I will admit, I’ve never really understood the sentiment that so many writers express: namely, fear about their work. I know many fellow aspiring writers who have said they’re uncomfortable, at best, and outright scared, at worst, about sharing their work with a wider audience. I co-admin a writing group on Facebook with over 100 members, and many of them don’t post their own work; lots more only do so after much encouragement from the rest of the community.
The fact that this website exists, and the volume of work available for all of you to read should tell you that I’m not shy about sharing.
After all, I’m in this racket because I have stories that, at some level, moved me. I write them because I hope that they can move others, as well. I talked about why I write last month, and I think that post stands pretty well on its own. I don’t need to go into my reasons for sharing this stuff here, and I don’t need to go into further detail on why I want to be published. No, this post is about the first time I’ve actually felt scared when sharing my work.
About a week ago, I got a response from a query letter I sent to an agency in New York. A big agency. One that I’d written off months ago as a rejection. Instead, much to my surprise and immediate delight, they want the first 50 pages of All Flames Cast.

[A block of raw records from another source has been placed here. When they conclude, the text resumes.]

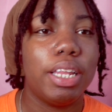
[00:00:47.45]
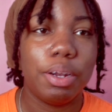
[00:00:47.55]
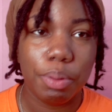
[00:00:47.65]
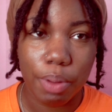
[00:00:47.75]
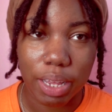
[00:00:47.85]
A
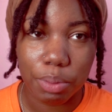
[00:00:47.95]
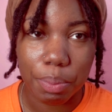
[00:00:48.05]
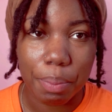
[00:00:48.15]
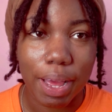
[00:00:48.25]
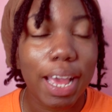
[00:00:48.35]
lot of people ask me
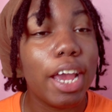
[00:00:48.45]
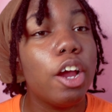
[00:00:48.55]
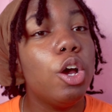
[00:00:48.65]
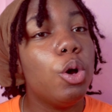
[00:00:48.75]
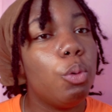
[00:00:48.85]
about my
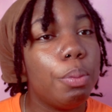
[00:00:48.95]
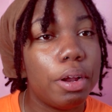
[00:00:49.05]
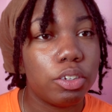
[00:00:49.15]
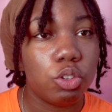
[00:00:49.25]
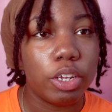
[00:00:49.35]
hair. What
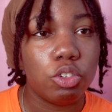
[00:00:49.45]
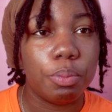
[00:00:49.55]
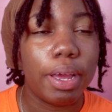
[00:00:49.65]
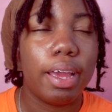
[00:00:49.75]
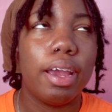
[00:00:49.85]
products do I use
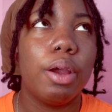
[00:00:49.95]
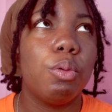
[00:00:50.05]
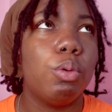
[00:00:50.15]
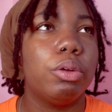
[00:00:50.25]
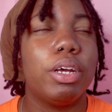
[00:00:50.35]
on my hair?
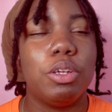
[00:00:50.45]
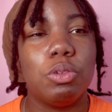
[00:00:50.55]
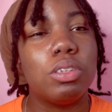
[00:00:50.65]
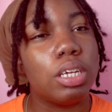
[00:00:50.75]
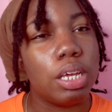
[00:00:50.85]
What do I
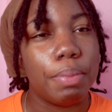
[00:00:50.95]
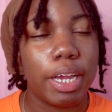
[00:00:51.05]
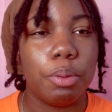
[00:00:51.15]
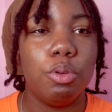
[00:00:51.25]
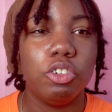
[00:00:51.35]
use to keep my
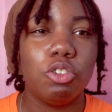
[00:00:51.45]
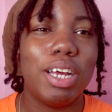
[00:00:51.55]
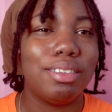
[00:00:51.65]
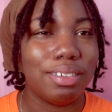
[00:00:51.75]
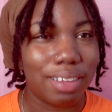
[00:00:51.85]
hair
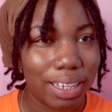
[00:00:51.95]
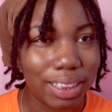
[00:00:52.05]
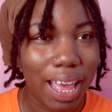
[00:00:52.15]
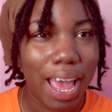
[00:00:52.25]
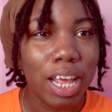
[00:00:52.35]
moisturized? Things
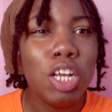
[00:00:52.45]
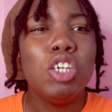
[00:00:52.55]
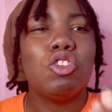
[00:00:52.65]
like that.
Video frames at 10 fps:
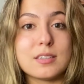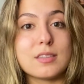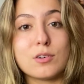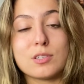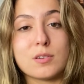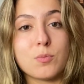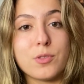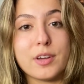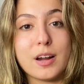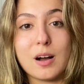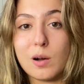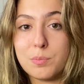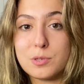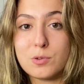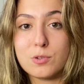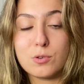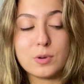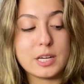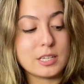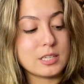There's someone that helps you do
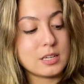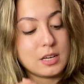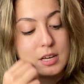it.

Let me tell you, clicking the send button on my response was the scariest thing I’ve done as a writer. This is a major step (even if the likely outcome occurs and they end up rejecting it) toward my dream of getting Chronicle of the Sons published. It’s exciting, and it’s terrifying.
What if it sucks?
What if I just wrote a great query letter, and people who are in, people who are pros at this, come back and say that it’s not salable?
What if it’s bad, and my relative happiness with the story is complete naivete and blinded optimism?
I’m pretty sure my stomach will be curdling nonstop until I get a reply (and who knows when that will be?).